Microsoft yesterday said it had struck a deal with China's Baidu, best known to Westerners as the country's largest search provider, to push Windows 10 to China's massive consumer market.
For its part, Baidu will use its own distribution channel, including an application labeled "Windows 10 Express," to offer consumers the official Windows 10 upgrade download. Also, Baidu has committed to crafting "universal" Windows apps -- those that run on all forms of Windows 10, albeit after some tweaking to finesse the differences between Windows 10 and Windows 10 Mobile -- for search, video, maps and online storage. Of the latter, Baidu offers 2TB of free cloud storage space, double what Microsoft gives its best customers, consumers who subscribe to Office 365.
In return for promoting Windows 10 to China's consumers, Baidu gets pride-of-place in Edge, the OS's default browser. "Baidu.com will become the default homepage and search for the Microsoft Edge browser in Windows 10," wrote Yusuf Mehdi, the head of marketing for the Windows group, on a Wednesday blog.
Bing is normally Edge's default search engine, as it is for other forms of search within Windows 10, including the OS's baked-in local-and-Web search tool, and more importantly to Microsoft long-term, 10's Cortana digital assistant.
Bing will remain the search provider for Windows 10 in general, as well as for Cortana.
Wednesday's announcement followed other China moves Microsoft made public in March. Then, Microsoft touted deals with several major Chinese companies to distribute Windows 10 upgrades, including computer maker Lenovo; Qihu 360, a Chinese security firm also known for its 360 Secure Browser; and China's biggest social network, Tencent.
The upgrade partnerships, boosted by yesterday's Baidu announcement, show the lengths to which Microsoft will go to convince China's Windows users -- many who run illegal copies of the OS -- to get legit with Windows 10.
Microsoft has made some progress already. "We're off to a great start in China," Mehdi claimed, citing the earlier partnerships with Lenovo, Qihu 360 and Tencent.

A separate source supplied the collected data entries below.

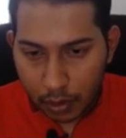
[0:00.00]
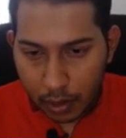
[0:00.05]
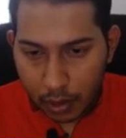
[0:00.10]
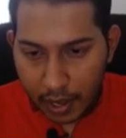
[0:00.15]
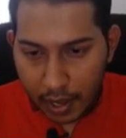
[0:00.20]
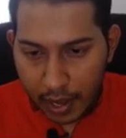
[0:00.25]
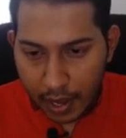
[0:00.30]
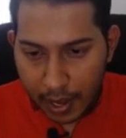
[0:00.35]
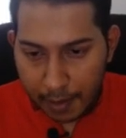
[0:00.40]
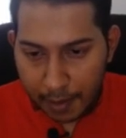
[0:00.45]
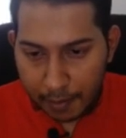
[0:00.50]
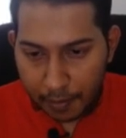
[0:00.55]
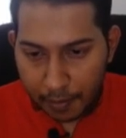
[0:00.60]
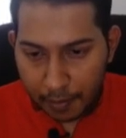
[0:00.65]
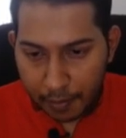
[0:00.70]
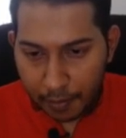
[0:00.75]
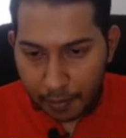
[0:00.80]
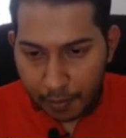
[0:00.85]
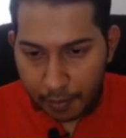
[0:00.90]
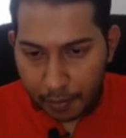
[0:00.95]
m
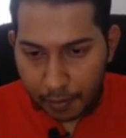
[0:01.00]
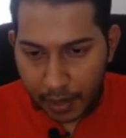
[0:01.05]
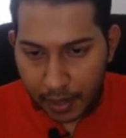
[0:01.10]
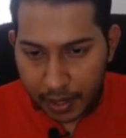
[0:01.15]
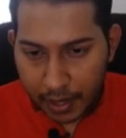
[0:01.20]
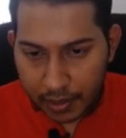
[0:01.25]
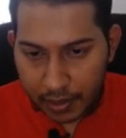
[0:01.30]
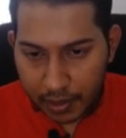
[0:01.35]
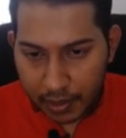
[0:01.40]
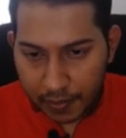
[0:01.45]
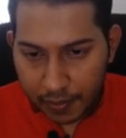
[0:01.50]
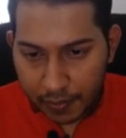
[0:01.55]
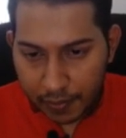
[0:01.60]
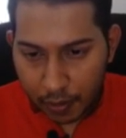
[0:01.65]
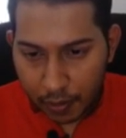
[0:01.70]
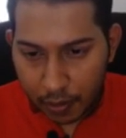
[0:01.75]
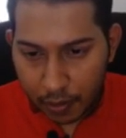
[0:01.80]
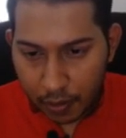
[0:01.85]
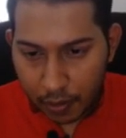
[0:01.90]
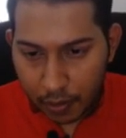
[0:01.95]
minus
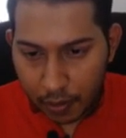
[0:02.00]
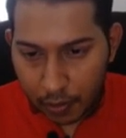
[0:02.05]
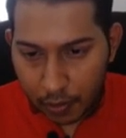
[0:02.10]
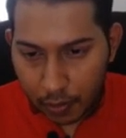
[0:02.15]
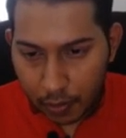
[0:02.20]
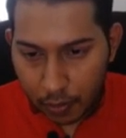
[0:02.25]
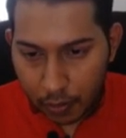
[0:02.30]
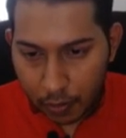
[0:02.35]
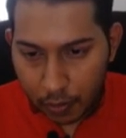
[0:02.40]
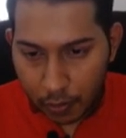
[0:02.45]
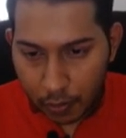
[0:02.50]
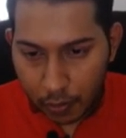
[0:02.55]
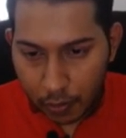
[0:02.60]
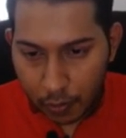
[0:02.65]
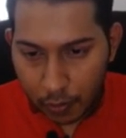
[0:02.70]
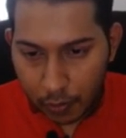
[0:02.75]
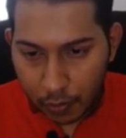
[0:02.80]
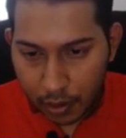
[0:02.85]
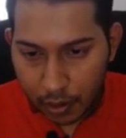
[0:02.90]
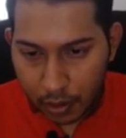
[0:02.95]
4
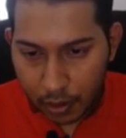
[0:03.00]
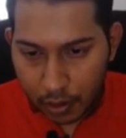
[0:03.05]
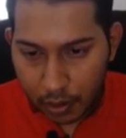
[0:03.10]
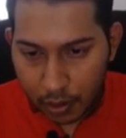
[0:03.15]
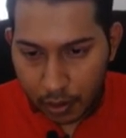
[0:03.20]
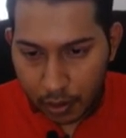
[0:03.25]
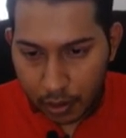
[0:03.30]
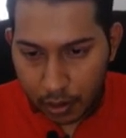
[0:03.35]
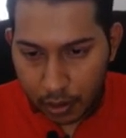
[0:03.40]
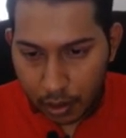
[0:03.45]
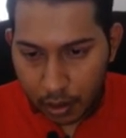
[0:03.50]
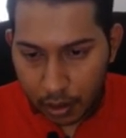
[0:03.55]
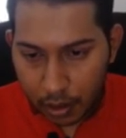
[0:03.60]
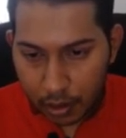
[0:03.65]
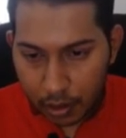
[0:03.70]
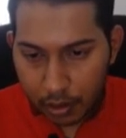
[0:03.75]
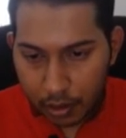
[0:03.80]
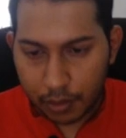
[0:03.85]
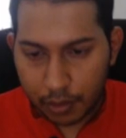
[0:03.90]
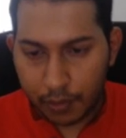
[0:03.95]
over
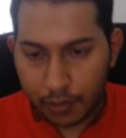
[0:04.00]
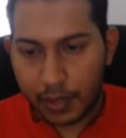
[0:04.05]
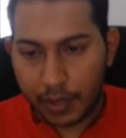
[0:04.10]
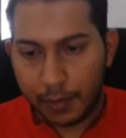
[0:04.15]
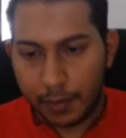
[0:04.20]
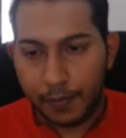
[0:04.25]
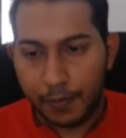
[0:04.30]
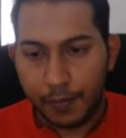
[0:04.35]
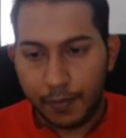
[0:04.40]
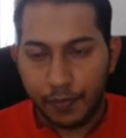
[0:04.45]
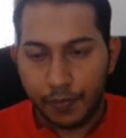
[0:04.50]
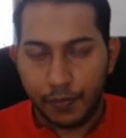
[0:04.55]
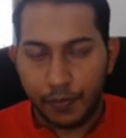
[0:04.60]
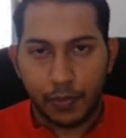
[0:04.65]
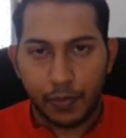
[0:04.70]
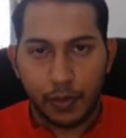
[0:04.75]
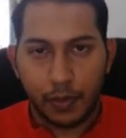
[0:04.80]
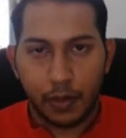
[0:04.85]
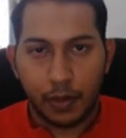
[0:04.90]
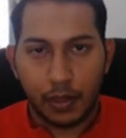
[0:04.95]
3.
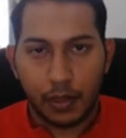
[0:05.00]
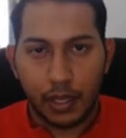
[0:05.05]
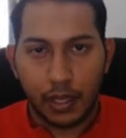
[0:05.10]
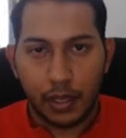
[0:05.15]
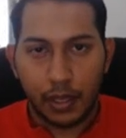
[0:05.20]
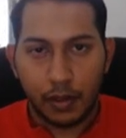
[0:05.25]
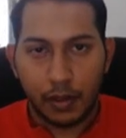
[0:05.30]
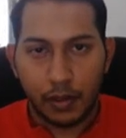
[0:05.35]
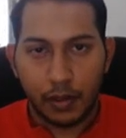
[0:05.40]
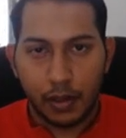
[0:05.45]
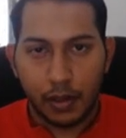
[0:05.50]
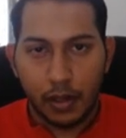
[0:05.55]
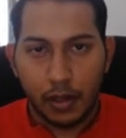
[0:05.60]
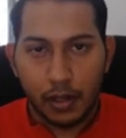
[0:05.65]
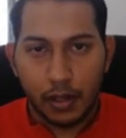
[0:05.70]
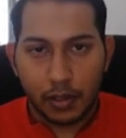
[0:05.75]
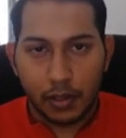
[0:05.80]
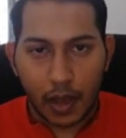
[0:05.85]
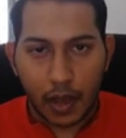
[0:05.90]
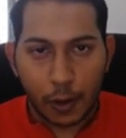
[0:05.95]
Okay,
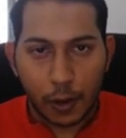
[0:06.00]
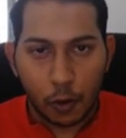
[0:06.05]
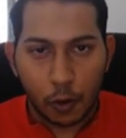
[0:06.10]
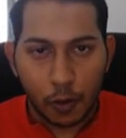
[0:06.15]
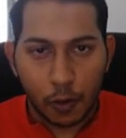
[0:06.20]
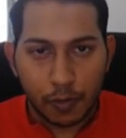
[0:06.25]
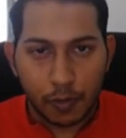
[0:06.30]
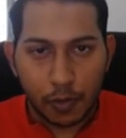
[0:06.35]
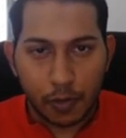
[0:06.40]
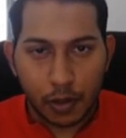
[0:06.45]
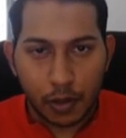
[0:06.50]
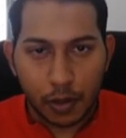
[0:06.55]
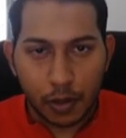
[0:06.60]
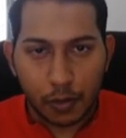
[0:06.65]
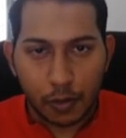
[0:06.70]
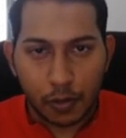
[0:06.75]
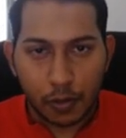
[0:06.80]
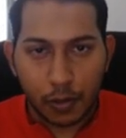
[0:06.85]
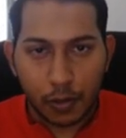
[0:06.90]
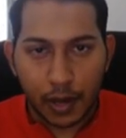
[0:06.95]
so I hope you
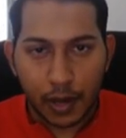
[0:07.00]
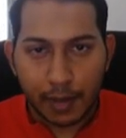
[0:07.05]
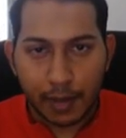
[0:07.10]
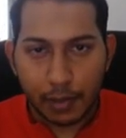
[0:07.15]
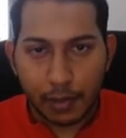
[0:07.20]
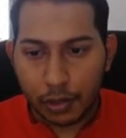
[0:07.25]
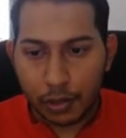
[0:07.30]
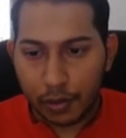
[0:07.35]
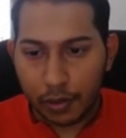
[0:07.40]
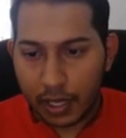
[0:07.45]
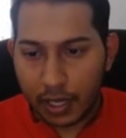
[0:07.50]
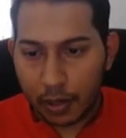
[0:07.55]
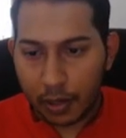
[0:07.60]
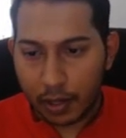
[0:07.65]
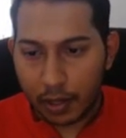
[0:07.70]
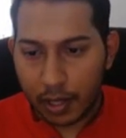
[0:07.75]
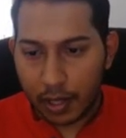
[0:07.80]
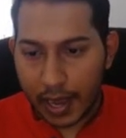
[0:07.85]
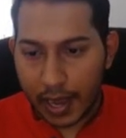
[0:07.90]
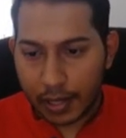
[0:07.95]
could able to recall
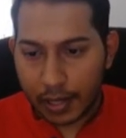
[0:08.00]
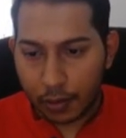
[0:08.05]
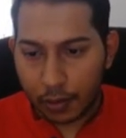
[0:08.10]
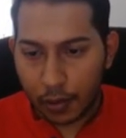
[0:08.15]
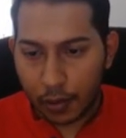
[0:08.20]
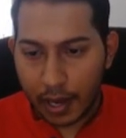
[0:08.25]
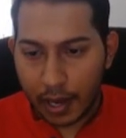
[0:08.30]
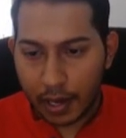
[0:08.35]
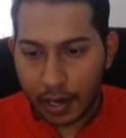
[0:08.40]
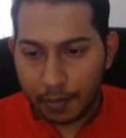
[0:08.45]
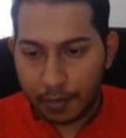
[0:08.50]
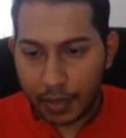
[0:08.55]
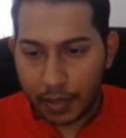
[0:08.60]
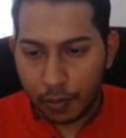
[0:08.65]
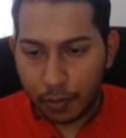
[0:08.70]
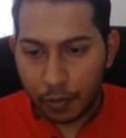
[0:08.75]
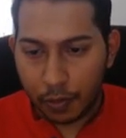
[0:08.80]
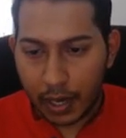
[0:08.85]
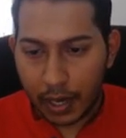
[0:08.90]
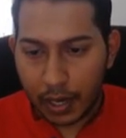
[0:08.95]
the SOR and
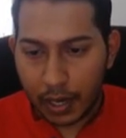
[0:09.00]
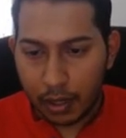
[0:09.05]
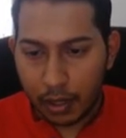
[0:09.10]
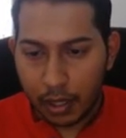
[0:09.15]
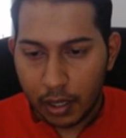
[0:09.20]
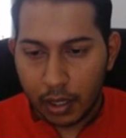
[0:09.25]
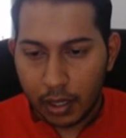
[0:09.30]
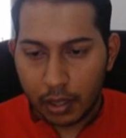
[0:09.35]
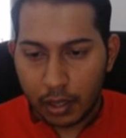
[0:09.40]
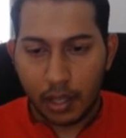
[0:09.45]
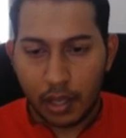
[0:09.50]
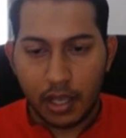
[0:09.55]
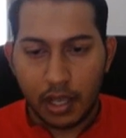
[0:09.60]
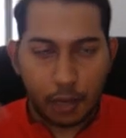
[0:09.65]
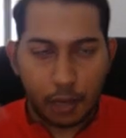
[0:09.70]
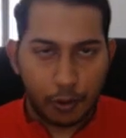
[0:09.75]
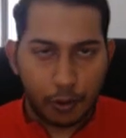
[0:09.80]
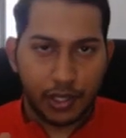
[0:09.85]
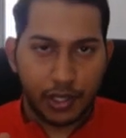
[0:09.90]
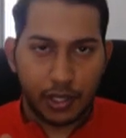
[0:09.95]
POR, the
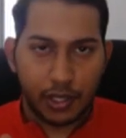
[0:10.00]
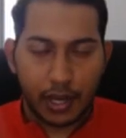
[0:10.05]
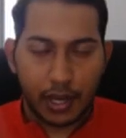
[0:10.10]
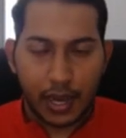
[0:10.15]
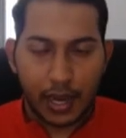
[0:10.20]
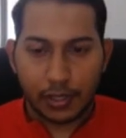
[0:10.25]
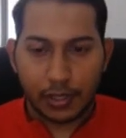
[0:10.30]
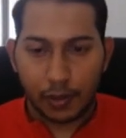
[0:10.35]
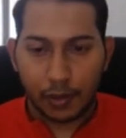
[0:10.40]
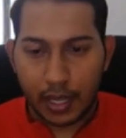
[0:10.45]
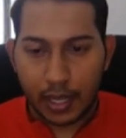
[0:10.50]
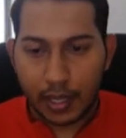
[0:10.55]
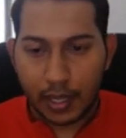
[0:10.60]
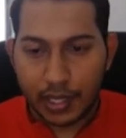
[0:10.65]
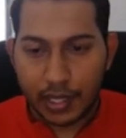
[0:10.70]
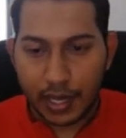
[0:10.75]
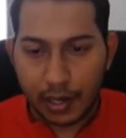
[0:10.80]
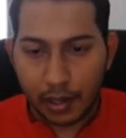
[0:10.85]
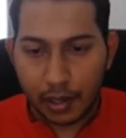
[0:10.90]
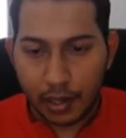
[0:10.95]
equation, guys. Okay, the
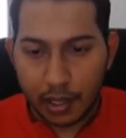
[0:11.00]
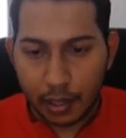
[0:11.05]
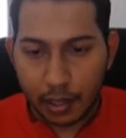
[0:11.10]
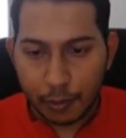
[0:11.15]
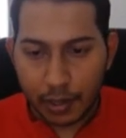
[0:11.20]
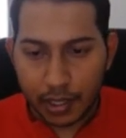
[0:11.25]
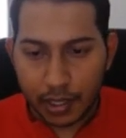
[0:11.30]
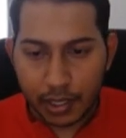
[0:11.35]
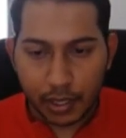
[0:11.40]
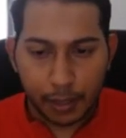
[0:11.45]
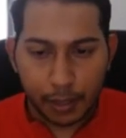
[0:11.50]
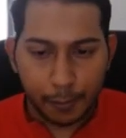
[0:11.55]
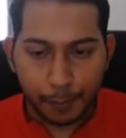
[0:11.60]
general equation,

"Great" is in the eyes of the beholder, of course. According to Baidu, which tracks the operating systems that power the devices reaching its search engine, Windows 10 accounted for just 1.1% of all personal computer OSes last month. That was significantly less than the global average: U.S. analytics company Net Application estimated Windows 10's user share as 5.2% for August. But it was larger than Baidu's measurement of 0.8% for Windows 7 in January 2010, three-plus months after the operating system's debut.
In his blog post, Mehdi also said 10 million devices -- certainly the vast bulk of them PCs -- are already running Windows 10 in China.
According to Baidu's statistics, most of that 10 million access its search engine: With 600 million active users -- a figure Microsoft quoted -- the 1.1% running Windows 7 would represent 6.6 million PCs, assuming page views were distributed equally. Baidu uses page views to track OS shares.
That's a lot of machines. Even more important for Microsoft -- and its goal to reach 1 billion Windows 10 devices by mid-2018 -- 49.2% of the devices that reached Baidu's search engine last month ran Windows 7, while 5.6% ran Windows 8. Together, they'd represent another 528 million potential Windows 10 upgrades.
No wonder Microsoft is eager to tap into the China market.
To help Microsoft do that, Baidu has embedded a large banner on its results page when someone searches for "Windows 10," as did Computerworld. The banner, which is branded with logos of both Baidu and Microsoft, touts Windows 10's free upgrade to eligible PCs, with a button labeled "Learn more" prominently displayed.
Clicking on the button shunts the user to a promotional page, where a Windows application, Win10Express_OnlineSetup.exe can be downloaded. Once installed, the application checks the PC for upgrade eligibility, runs a system scan to ensure the machine is able to handle the new OS, and then begins the upgrade download.